To check for a misfire (ignition failure) follow these steps:
(Cold start) (Use a pair of insulated pliers)
1) Start the vehicle
2) When the vehicle starts misfiring, disconnect plug leads or coil pack connections one at a time. If the vehicle idles even more roughly, then that plug or pack should be considered fine.
Replug each connection before disconnecting the next one. Once you disconnect a plug lead or coil pack connection and find no difference in poor engine running, then you have likely found the offending cylinder. Check the spark plug condition, lead and/or coil condition and connections on that cylinder.
I was having the same problem changed plugs, plug wires, coil packs, cat converter and had injectors flushed....cost quite a bit and nothing fixed the problem. Over 1000.00 spent before changing the injectors and this fixed the problem perfect. My truck now runs like new and I hope to get another 185,000 miles out of it......have the injectors checked and use "seafoam"....good luck
Spark plugs get there voltage from the ignition coil packs, more then likely you have a bad coil pack or coil pack boot, pull one coil pack or spark plug wire or boot at a time, if you see a drop in rpm, that one is good, if no drop bad coil pack.

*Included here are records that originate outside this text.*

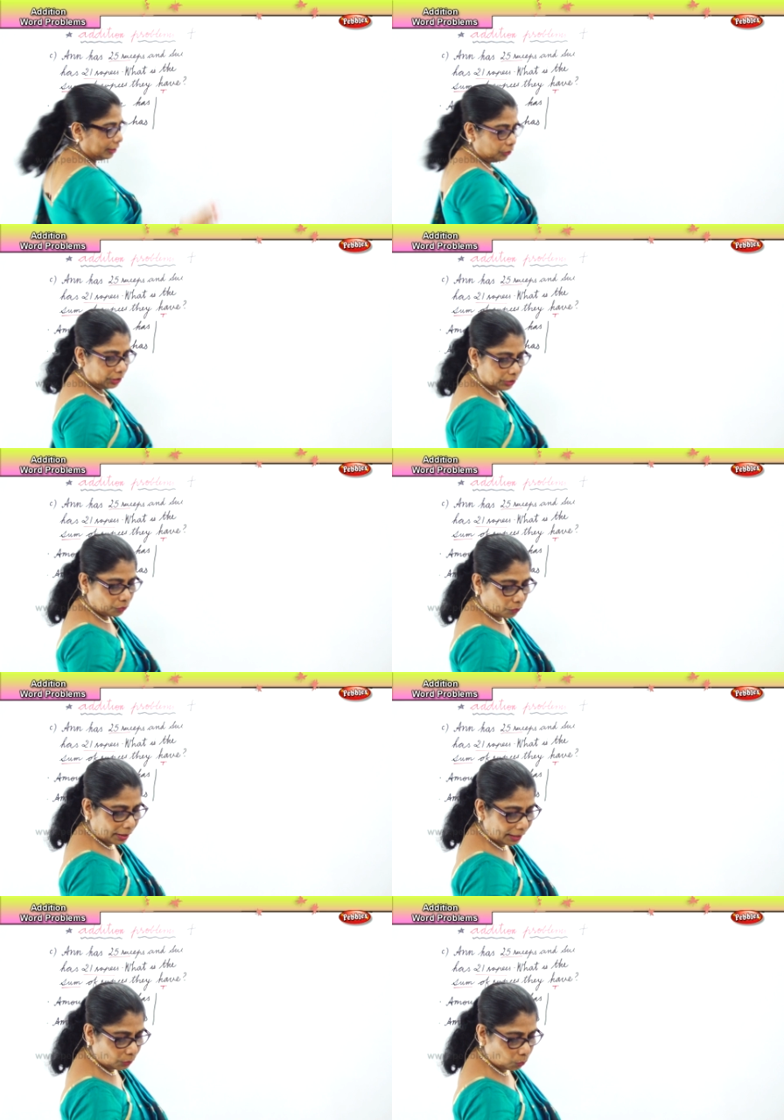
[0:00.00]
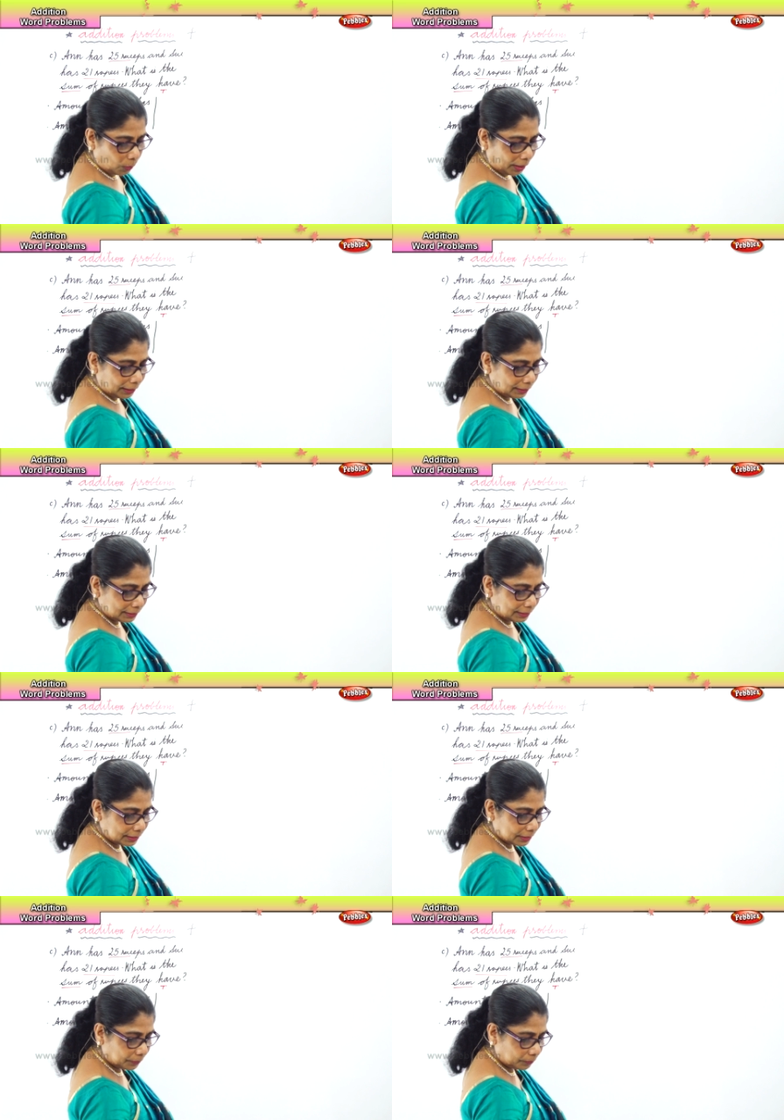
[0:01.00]
And you need to write ones.
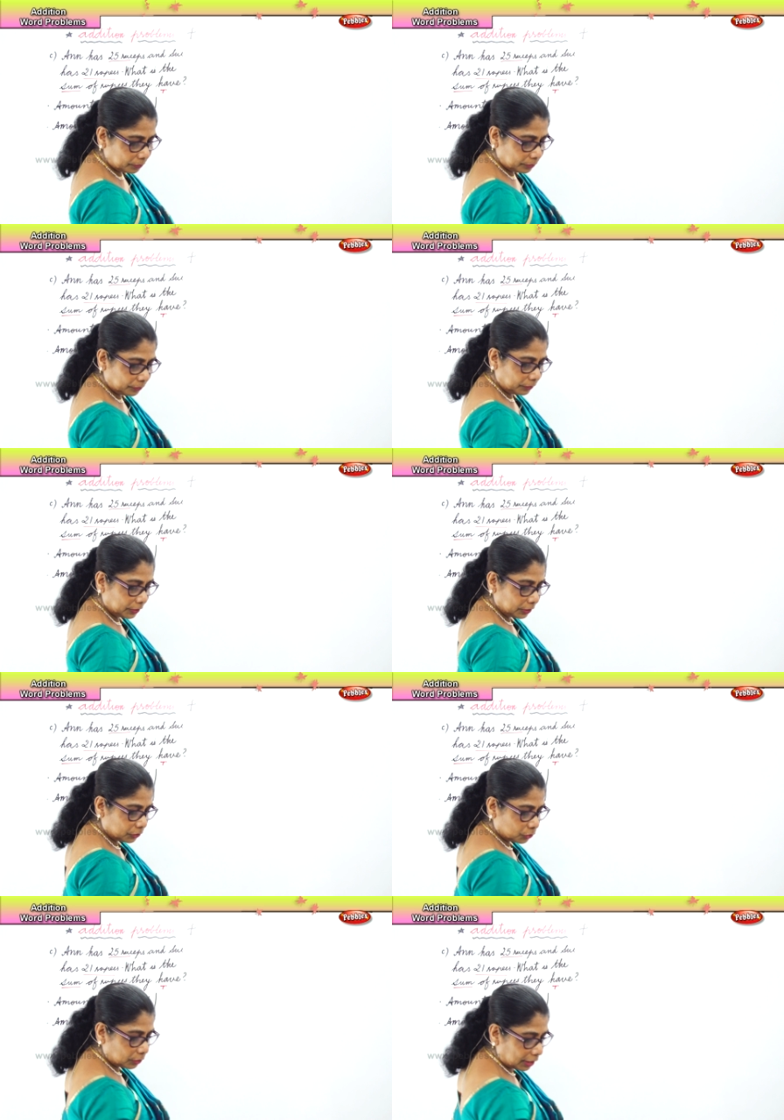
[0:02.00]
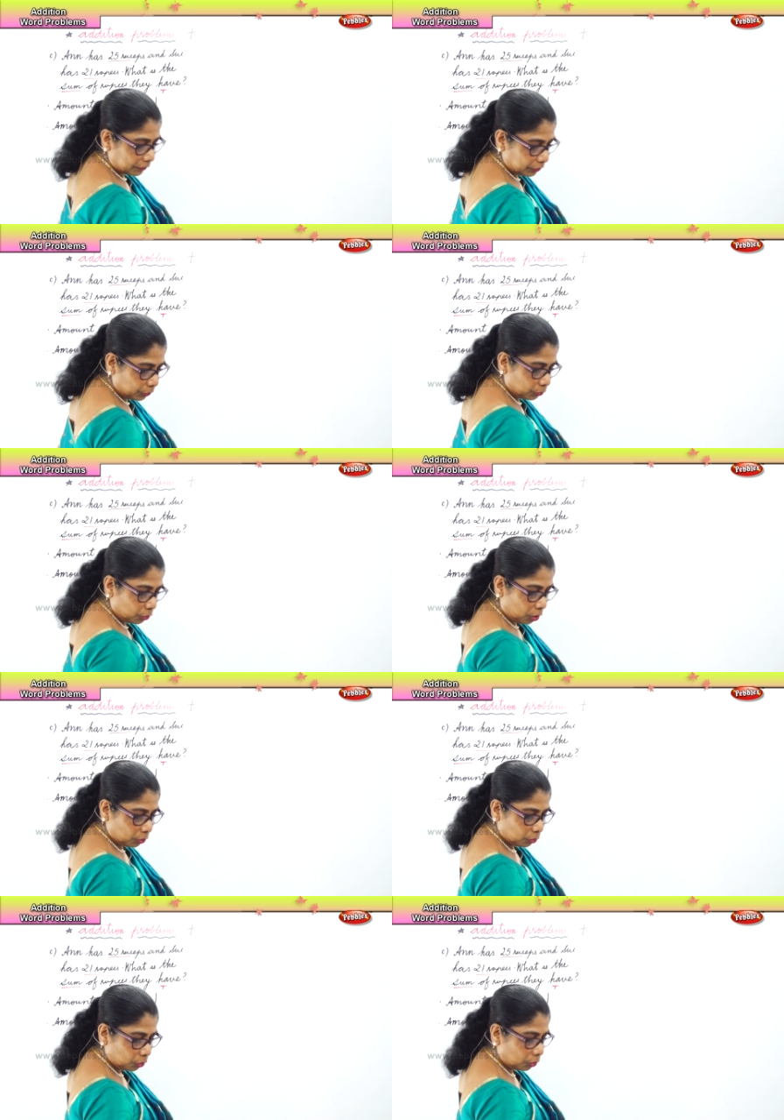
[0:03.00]
So that we do not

A flashing check engine light is a critical indicator. That usually means that something went wrong that will damage the emission control system... and that is usually an ignition issue. First off, the OEM plug your car calls for is an NGK irridium... NOT BOSCH and not anything with more than 1 prong. Those NGKs are like 2 bucks and they are the proper plug. Make sure you have these plugs and make sure they are gapped to .028. Next, my suggestion is put all the new stuff on again. Drive it to autozone and have them delete all the codes. Drive it around until the check engine light comes on again, then immediately go back and read the codes. The ECU is smart enough to know which cylinder is misfiring. On these cars, I think they have three banks of two... meaning one "coil" inside the coil pack operates two of the cylinders. So if you get multiple misfires, it's the coil. If you get one misfire it's probably an individual plug wire or plug. Good luck.